__TRY IT__
Transcribe all of the records word for word, but omit the pictures.
(Beginning of EXERCISE DATA)
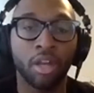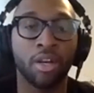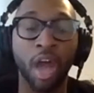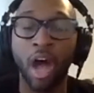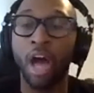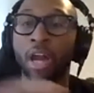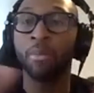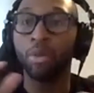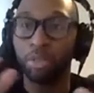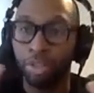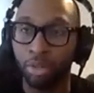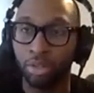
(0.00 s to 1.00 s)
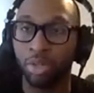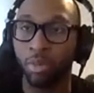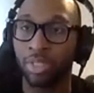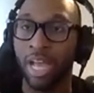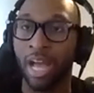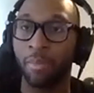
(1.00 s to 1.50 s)
non-emotional to
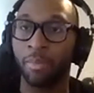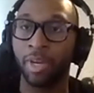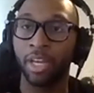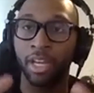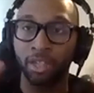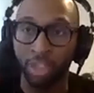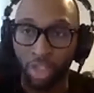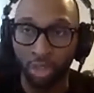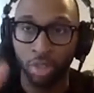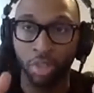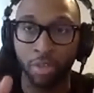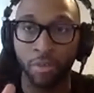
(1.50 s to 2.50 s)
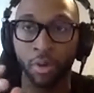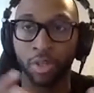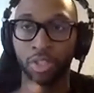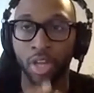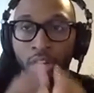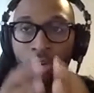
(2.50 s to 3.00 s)
what's happening and just strictly
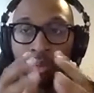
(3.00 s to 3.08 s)
focus on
(End of EXERCISE DATA)
__SOLVED PROBLEM__
(0.00 s to 1.00 s)
(1.00 s to 1.50 s)
non-emotional to
(1.50 s to 2.50 s)
(2.50 s to 3.00 s)
what's happening and just strictly
(3.00 s to 3.08 s)
focus on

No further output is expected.